My ex boyfriend and I broke up almost 2 years ago. We are each other first love.He was the first guy I opened myself to. I trusted him and in the end I fell in love with him.We were together for almost a year.It was a horrible break up and it took me a year of tears and yelling to learn to live without him. Despite the emotional torture I vented out on him, he was the perfect gentleman and stayed out with me till the end. It was the darkest period in my life. I cried myself to sleep everyday and I am ashamed to say that I even had suicidal thoughts as the pain was so intense I just wanted to end it. In the one year, I learned that he actually got into a relationship with another girl after 2 months we broke up. He hid it from me and lied to me with the excuse that I will not be able to handle it.We went our separate ways eventually and did not contact each other.

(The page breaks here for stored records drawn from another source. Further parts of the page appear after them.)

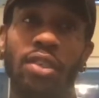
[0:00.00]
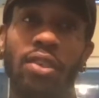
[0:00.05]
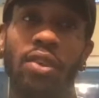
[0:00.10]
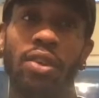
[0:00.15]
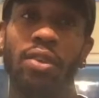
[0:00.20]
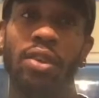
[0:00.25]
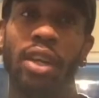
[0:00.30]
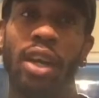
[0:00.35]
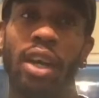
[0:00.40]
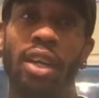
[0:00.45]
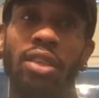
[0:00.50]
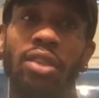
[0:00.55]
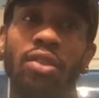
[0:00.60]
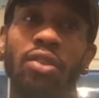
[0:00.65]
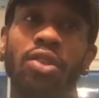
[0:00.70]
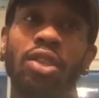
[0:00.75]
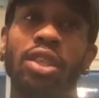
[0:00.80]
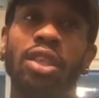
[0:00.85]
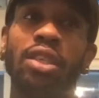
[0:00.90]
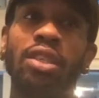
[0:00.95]
you guys, so you can
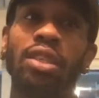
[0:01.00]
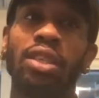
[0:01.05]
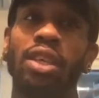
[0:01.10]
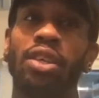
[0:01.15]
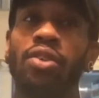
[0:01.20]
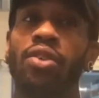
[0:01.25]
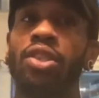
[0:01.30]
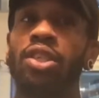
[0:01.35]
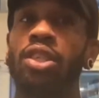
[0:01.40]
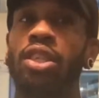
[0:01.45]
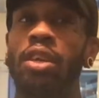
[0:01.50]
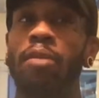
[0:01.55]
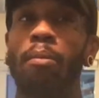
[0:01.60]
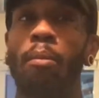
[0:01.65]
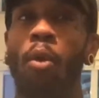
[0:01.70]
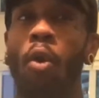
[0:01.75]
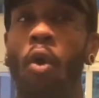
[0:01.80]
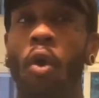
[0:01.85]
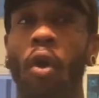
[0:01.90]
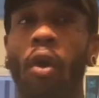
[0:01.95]
continue to see
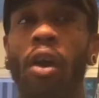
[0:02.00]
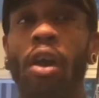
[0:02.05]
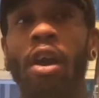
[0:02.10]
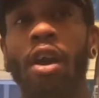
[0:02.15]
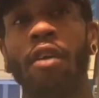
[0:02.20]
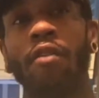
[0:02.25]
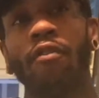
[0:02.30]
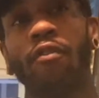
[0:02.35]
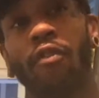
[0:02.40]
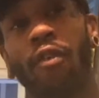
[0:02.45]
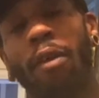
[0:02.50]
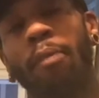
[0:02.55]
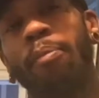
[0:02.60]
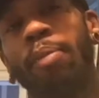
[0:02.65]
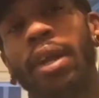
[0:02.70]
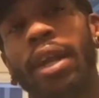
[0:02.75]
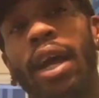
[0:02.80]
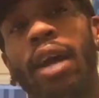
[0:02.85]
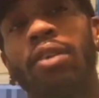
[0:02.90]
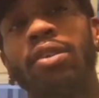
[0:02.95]
more from
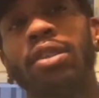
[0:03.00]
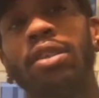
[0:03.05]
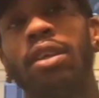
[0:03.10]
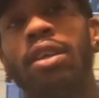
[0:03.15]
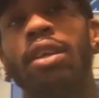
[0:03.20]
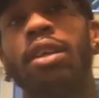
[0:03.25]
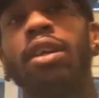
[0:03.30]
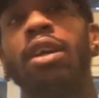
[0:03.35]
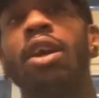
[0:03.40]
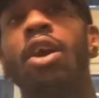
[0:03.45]
Penthouse Ink,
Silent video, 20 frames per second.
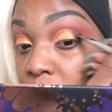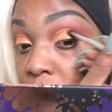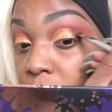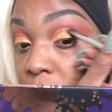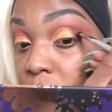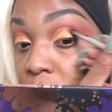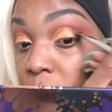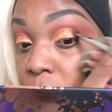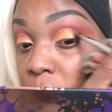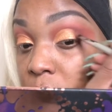
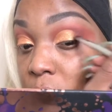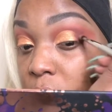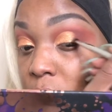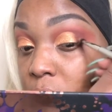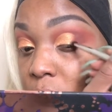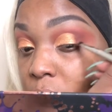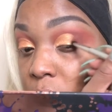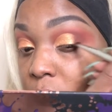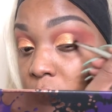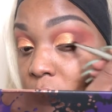played out and
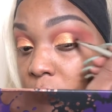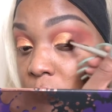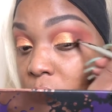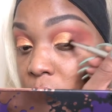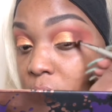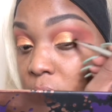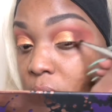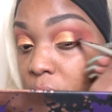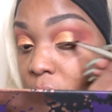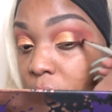
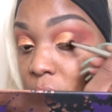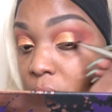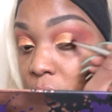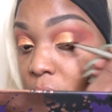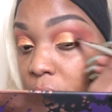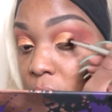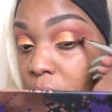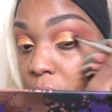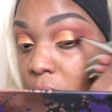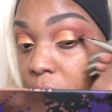using an
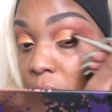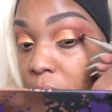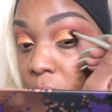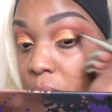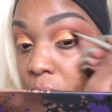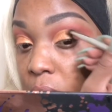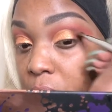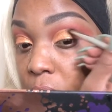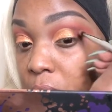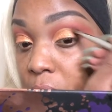angle brush,
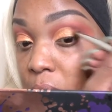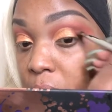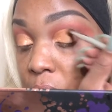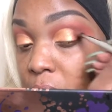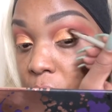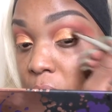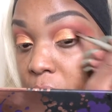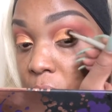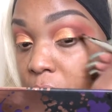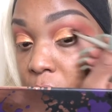and I'm just going to
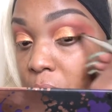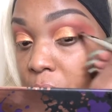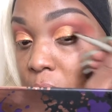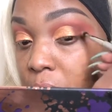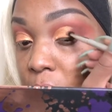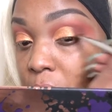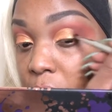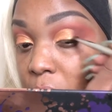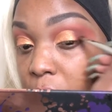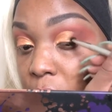go ahead
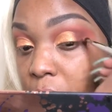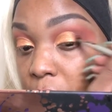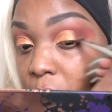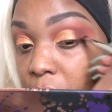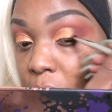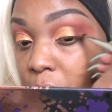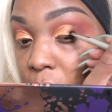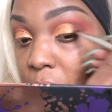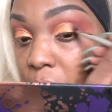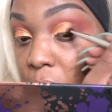and
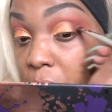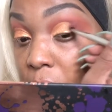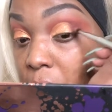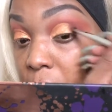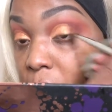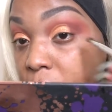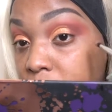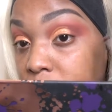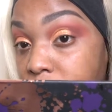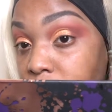
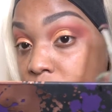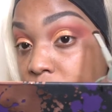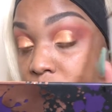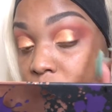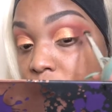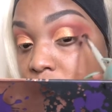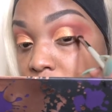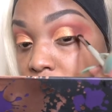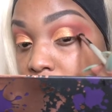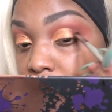blend out my
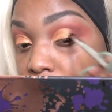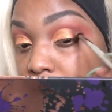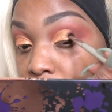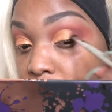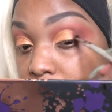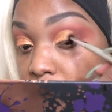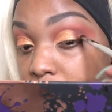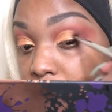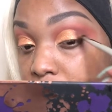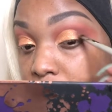outer
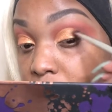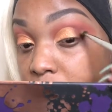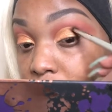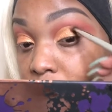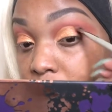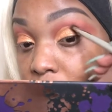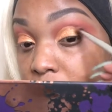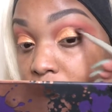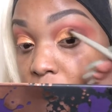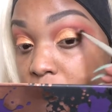V. We don't
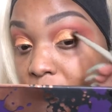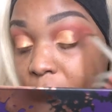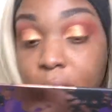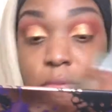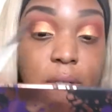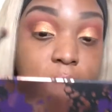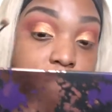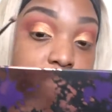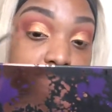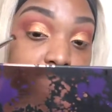need to
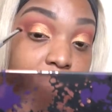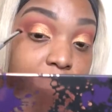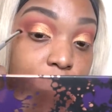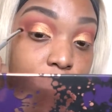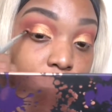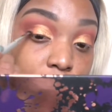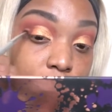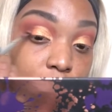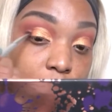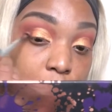see
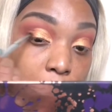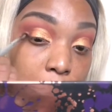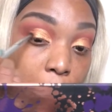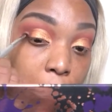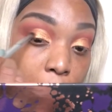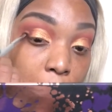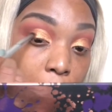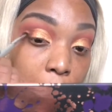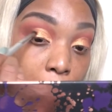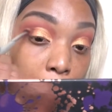any harsh
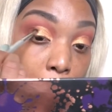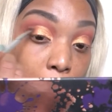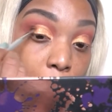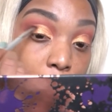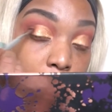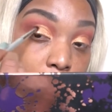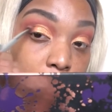lines.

I am not exactly an ugly girl, I have a fair share of admirers. But till this very day, I have not dated anyone. I am not studying locally and I busied myself with other stuffs. I thought that I have been learning to move on and let go of my past, but I’ve come to realize that my past still haunts me greatly, when I come back home during semester break.
The pain I feel, after 2 years is still similar to the one I felt 2 years back. I look around at others and I wondered the same question to myself over and over again, why did other people’s boyfriend stayed with them without giving up while mine gave up on me? I have this urge to ask him if he is as haunted as me and did he have any regrets.
My hometown is not a very big place and surprisingly, I thank my lucky stars that we did not bump into each other. We have mutual friends too. Whenever I hang out with those mutual friends and they start talking about my ex, I do not know where to look or what to say without looking stupid. I am friends with his best friends too and just talking to them, it aches me.
I’ve changed greatly. The break up taught me that I am so afraid that the people I love will leave me. It taught me how scary when you hand out your heart and in return you have it smashed and return back to you.
I realize how afraid I am to being hurt again that I can no longer open up to anyone. I hold back a lot. But I cannot say I hide it well as some people see right through me.
Is it true that there is a solution to everything? What is the medicine for a broken heart? If it’s time, how long?
I thought I have stopped shedding tears for him. I have been so wrong.
My heart is aching so badly and I don’t know what to do.
I wish I have never met him. My heart is a broken and scarred heart.
It feels wrong to talk about it to others. I do not want to be pathetic.